Records from a dataset:
· · ·

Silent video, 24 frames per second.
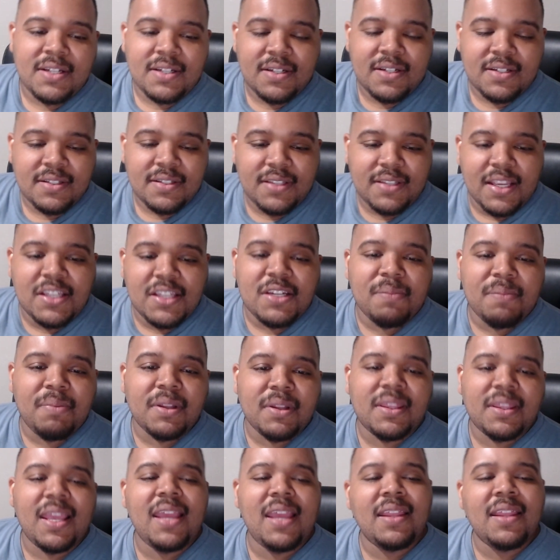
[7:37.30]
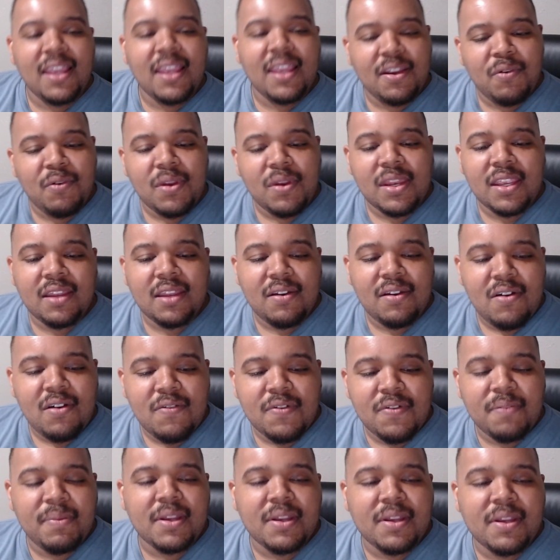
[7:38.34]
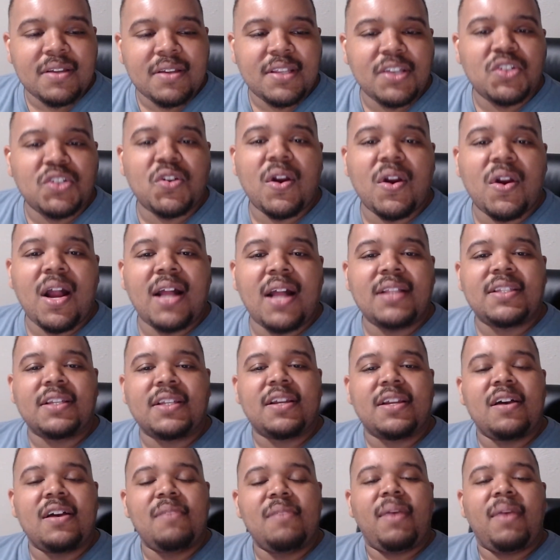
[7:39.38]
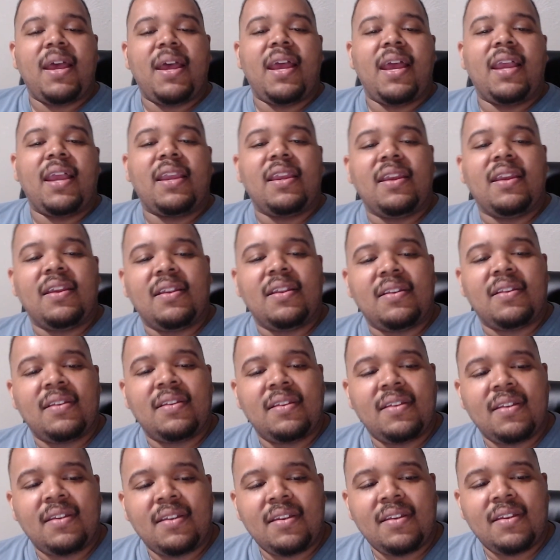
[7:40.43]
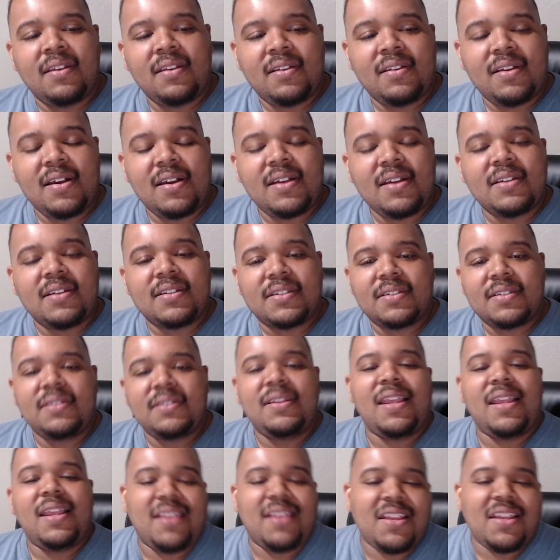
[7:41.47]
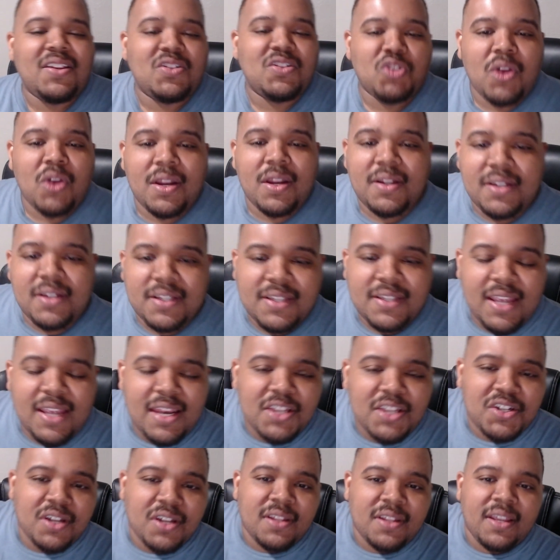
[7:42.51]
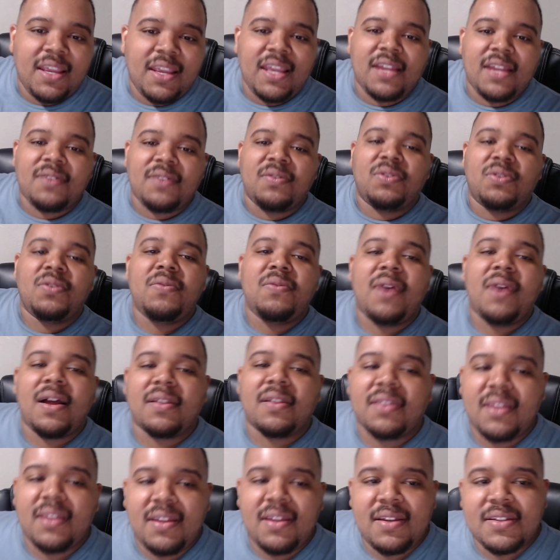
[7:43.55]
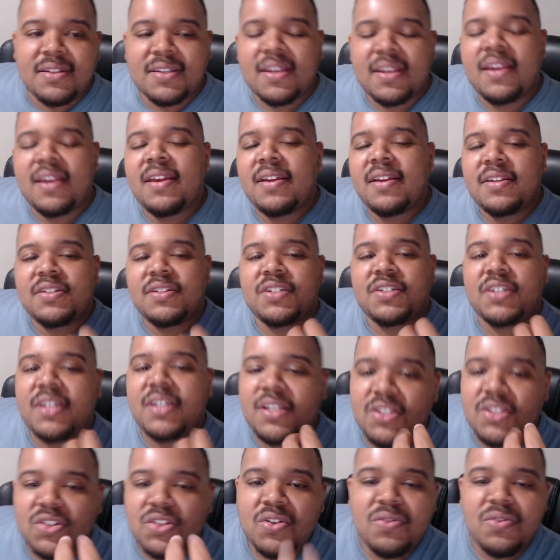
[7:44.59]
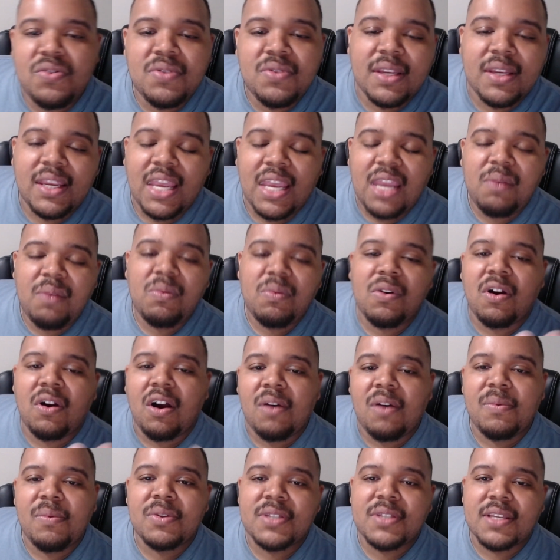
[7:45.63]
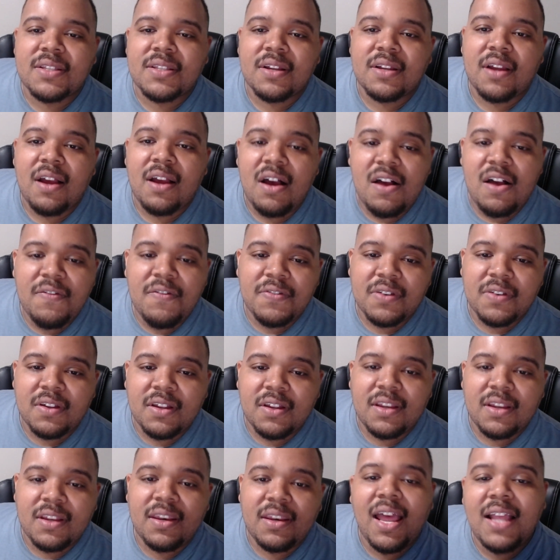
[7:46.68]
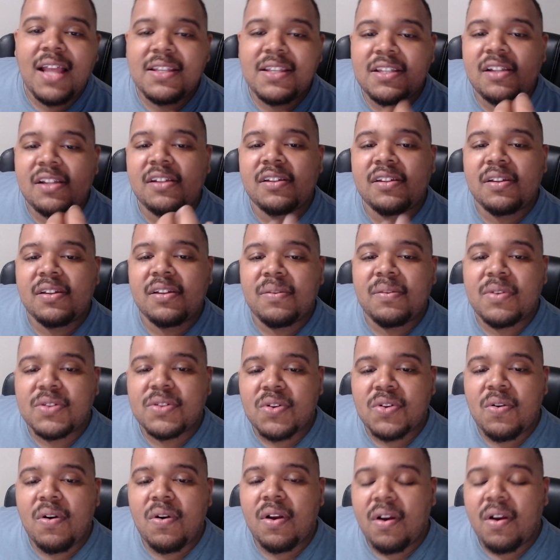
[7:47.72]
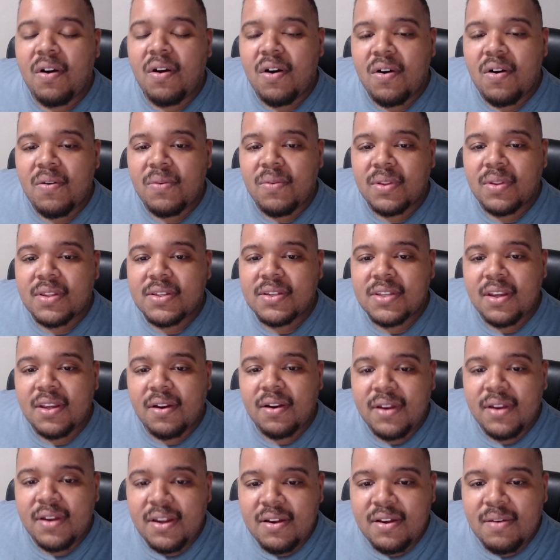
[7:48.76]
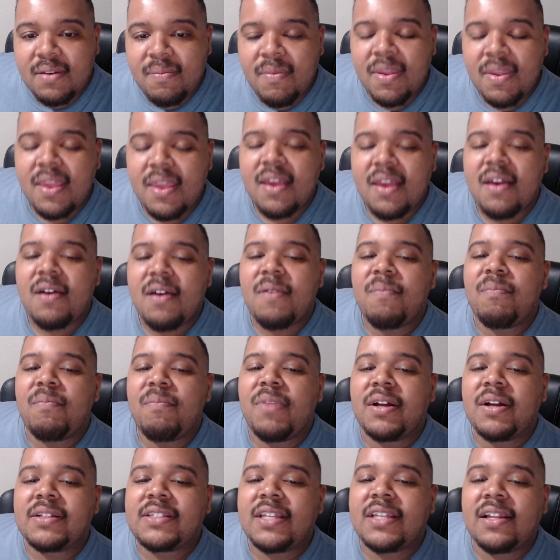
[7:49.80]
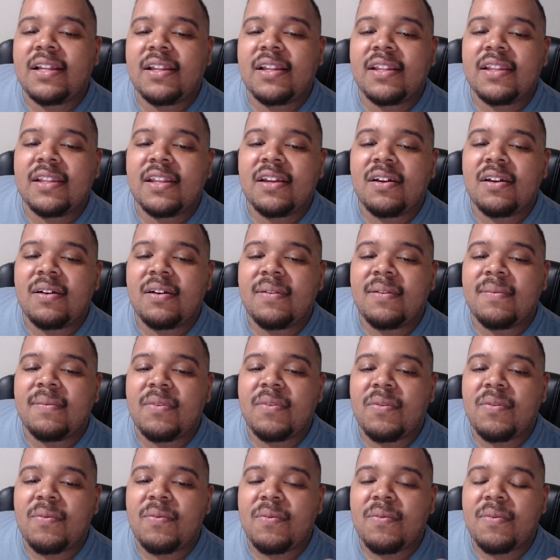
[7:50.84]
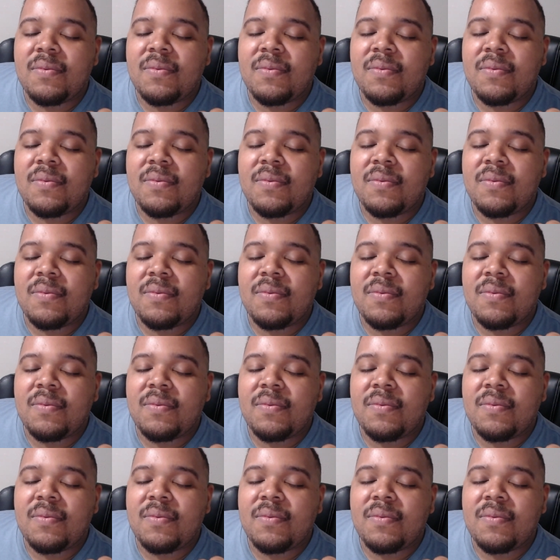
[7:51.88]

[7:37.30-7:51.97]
tension, but they quickly get over it because they trying to come back and they trying to understand each other. And throughout this, she's using Gabriel almost as a confidant, not telling them what's going on with the CRM, but telling him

· · ·

Task statement: The reply is to be all the records above, transcribed exactly, with no pictures.

Output for this task:
Silent video, 24 frames per second.
[7:37.30]
[7:38.34]
[7:39.38]
[7:40.43]
[7:41.47]
[7:42.51]
[7:43.55]
[7:44.59]
[7:45.63]
[7:46.68]
[7:47.72]
[7:48.76]
[7:49.80]
[7:50.84]
[7:51.88]

[7:37.30-7:51.97]
tension, but they quickly get over it because they trying to come back and they trying to understand each other. And throughout this, she's using Gabriel almost as a confidant, not telling them what's going on with the CRM, but telling him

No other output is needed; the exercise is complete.